Hinge-bending motion of substrate-free and substrate-bound Smon0123. (A) N domains of substrate-free and substrate-bound Smon0123 were superimposed. Gray, CΔ0S-bound; green, CΔ4S-bound; blue, CΔ6S-bound; pink, CΔ4S6S-bound; and olive, substrate-free Smon0123. Ribbon models and ball models show the main chain of Smon0123 and disaccharides, respectively. Although the domains of CΔ0S-, CΔ4S-, and CΔ6S-bound Smon0123 were 47° more closed than those of substrate-free Smon0123 (left), the hinge-bending motion of CΔ4S6S-bound Smon0123 was 39° (right). (B) Smon0123 amino acid residues directly formed hydrogen bonds with CΔ0S (gray), CΔ4S (green), CΔ6S (blue), and CΔ4S6S (pink). (C) Some residues of CΔ4S6S-bound Smon0123 (pink) located in a different position from those in the other substrate-bound Smon0123 (gray, CΔ0S; green, CΔ4S; and blue, CΔ6S). The stick models show unsaturated chondroitin disaccharides, and the line models show Arg204, Lys210, Trp284, and Ser287 residues. Small cyan balls show water molecules (oxygen atoms).
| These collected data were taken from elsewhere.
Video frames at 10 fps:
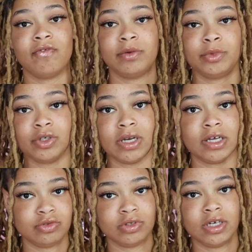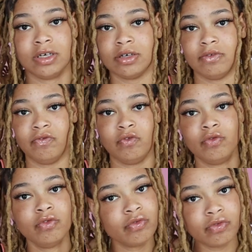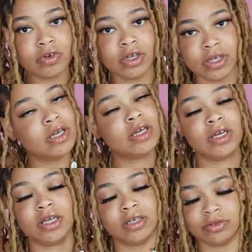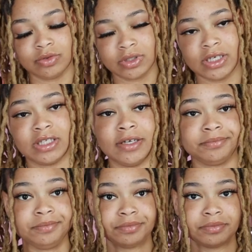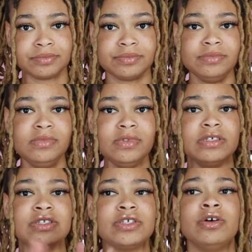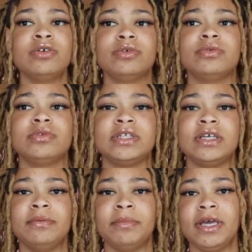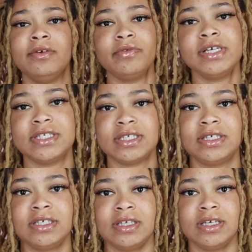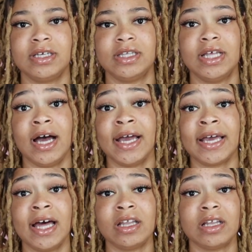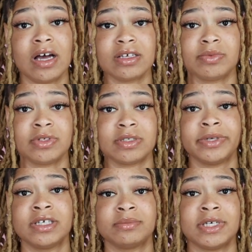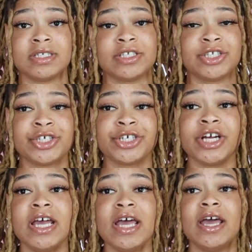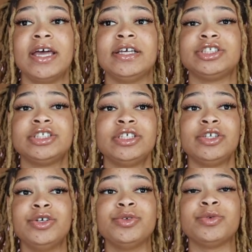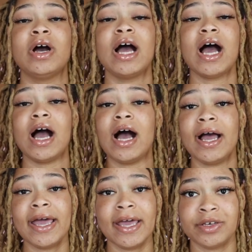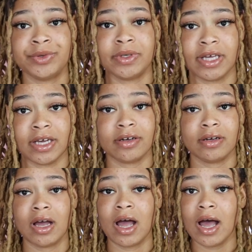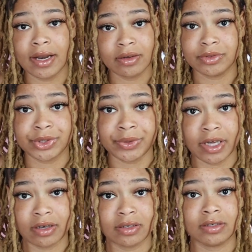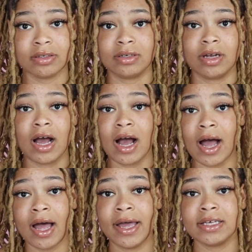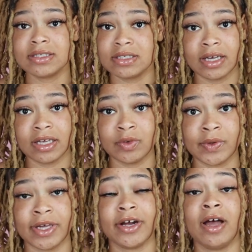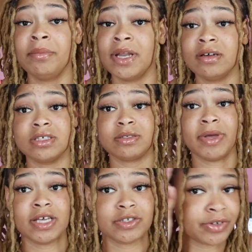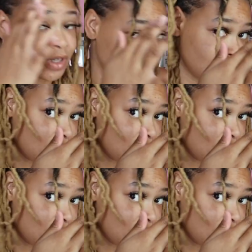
it from your natural hair, foof foof, and then do it like that. So the main reason that I got locks was because of my sister, and she knew I hate doing hair. I don't do hair. I suck at doing hair. I'm now just mastering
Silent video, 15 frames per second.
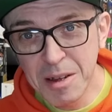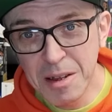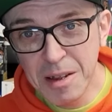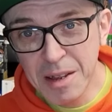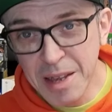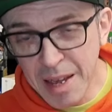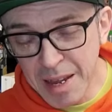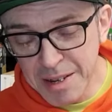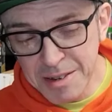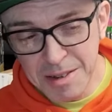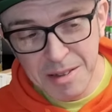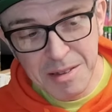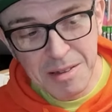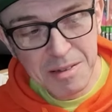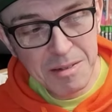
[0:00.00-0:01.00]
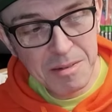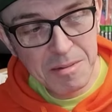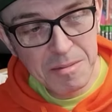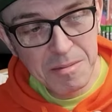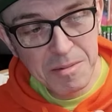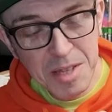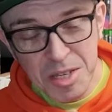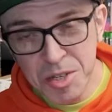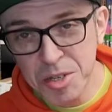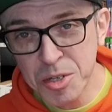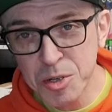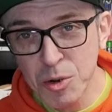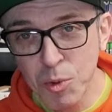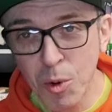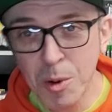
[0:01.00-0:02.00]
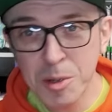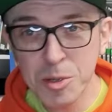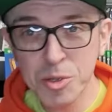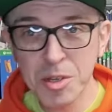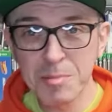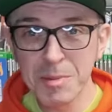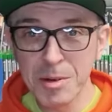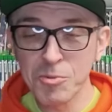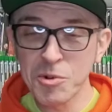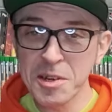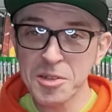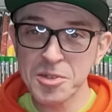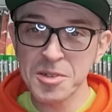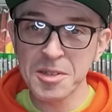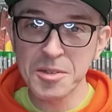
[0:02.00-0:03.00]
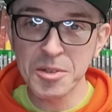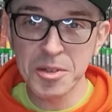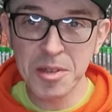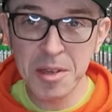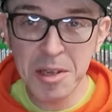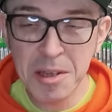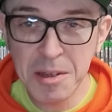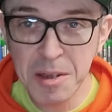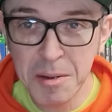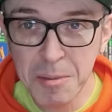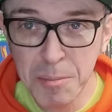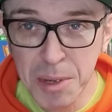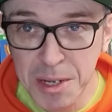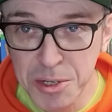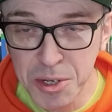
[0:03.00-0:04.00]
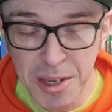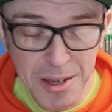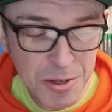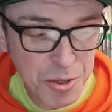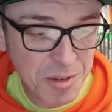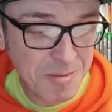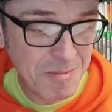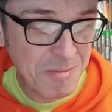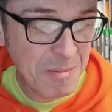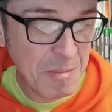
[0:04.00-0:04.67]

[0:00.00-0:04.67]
Again, this is quite similar reasoning to the PC Engine.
Magenta and cyan dashed lines show direct and indirect hydrogen bonds, respectively.

Figure 6

Interaction between Smon0123 and Smon0121-Smon-0122/Smon0120-Smon0120. Structure modeling of the complex of CΔ6S-bound Smon0123 (A) or CΔ4S6S-bound Smon0123 (B) and Smon0121-Smon0122/Smon0120-Smon0120. Dark blue, Smon0121; light green, Smon0122; cyan and light orange, Smon0120; blue, Smon0123/CΔ6S; and pink, Smon0123/CΔ4S6S. The olive ball shows calcium ion. (B) The superimposition of CΔ6S-bound Smon0123 (C) or CΔ4S6S-bound Smon0123 (D) on AlgQ2 (gray). (E) ATPase activity of the Smon0121-Smon0122/Smon0120-Smon0120 in liposomes in the absence of disaccharide (PLS, proteoliposome) or presence of CΔ0S, CΔ4S, CΔ6S, CΔ4S6S, and cellobiose. Each data represents the average of triplicate individual experiments (means ± standard errors of the means). Student’s t-test, P > 0.05.